§ WORK ORDER:
Look below for the line with "[5:47.91-5:48.91]"; begin the copy there and stop after the line with "Lip reading: That", keeping the text exact and the pictures out.

§ INPUT:
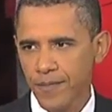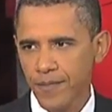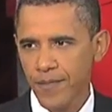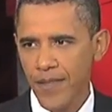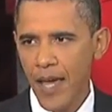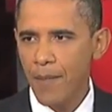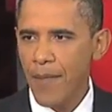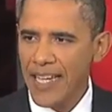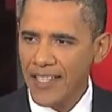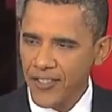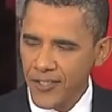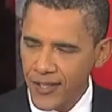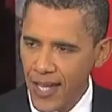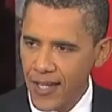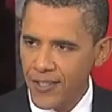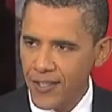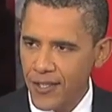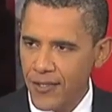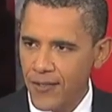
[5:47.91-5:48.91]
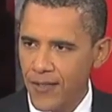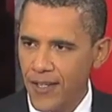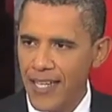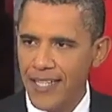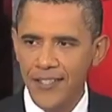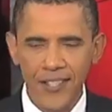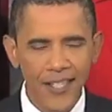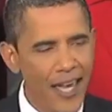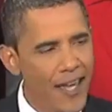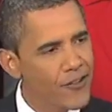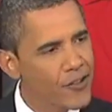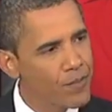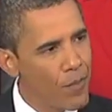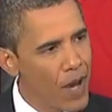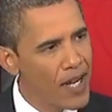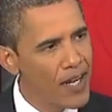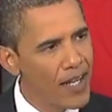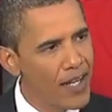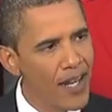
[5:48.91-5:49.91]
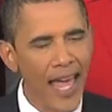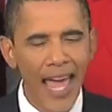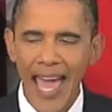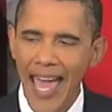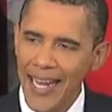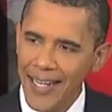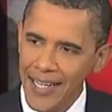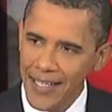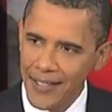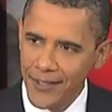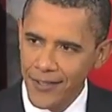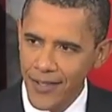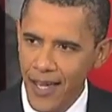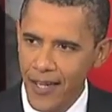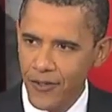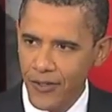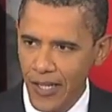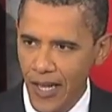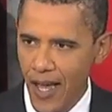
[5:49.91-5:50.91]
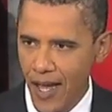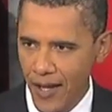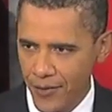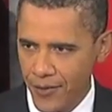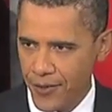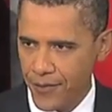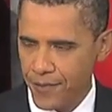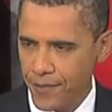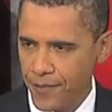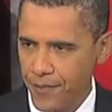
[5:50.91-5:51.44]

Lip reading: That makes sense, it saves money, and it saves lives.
--
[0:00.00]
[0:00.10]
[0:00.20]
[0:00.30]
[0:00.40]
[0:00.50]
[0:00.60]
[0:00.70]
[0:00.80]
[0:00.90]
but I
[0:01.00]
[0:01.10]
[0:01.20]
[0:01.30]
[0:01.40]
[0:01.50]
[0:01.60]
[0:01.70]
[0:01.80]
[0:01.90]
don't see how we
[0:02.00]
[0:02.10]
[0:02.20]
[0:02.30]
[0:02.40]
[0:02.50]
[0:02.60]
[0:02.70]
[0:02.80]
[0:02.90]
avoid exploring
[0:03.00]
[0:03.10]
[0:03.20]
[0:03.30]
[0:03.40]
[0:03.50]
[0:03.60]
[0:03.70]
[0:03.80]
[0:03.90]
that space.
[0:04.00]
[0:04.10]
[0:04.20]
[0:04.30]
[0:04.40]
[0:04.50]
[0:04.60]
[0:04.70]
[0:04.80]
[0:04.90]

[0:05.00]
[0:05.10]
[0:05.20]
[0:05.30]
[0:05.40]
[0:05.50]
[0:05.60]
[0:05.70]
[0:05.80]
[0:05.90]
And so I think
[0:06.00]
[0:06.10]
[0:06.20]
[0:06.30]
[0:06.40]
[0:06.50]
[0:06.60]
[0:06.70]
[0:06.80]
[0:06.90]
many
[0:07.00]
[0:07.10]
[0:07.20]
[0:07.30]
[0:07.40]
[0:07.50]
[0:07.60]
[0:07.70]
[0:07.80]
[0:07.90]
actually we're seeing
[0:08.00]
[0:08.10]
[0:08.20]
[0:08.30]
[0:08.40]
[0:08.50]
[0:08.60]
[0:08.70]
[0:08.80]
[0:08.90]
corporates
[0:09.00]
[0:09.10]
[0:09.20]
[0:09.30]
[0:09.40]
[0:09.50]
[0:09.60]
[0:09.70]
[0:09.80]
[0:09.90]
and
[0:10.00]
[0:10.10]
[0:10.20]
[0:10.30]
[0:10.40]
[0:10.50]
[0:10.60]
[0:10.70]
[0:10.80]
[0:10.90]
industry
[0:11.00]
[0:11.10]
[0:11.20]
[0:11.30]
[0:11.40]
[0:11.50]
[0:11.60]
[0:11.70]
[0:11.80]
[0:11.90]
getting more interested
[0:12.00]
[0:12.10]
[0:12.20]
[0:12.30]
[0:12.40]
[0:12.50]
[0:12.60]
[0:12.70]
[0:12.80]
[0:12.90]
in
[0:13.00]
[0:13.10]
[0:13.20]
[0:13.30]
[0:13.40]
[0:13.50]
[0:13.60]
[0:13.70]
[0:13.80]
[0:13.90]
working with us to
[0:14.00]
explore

§ RESULT OF THE TASK:
[5:47.91-5:48.91]
[5:48.91-5:49.91]
[5:49.91-5:50.91]
[5:50.91-5:51.44]

Lip reading: That makes sense, it saves money, and it saves lives.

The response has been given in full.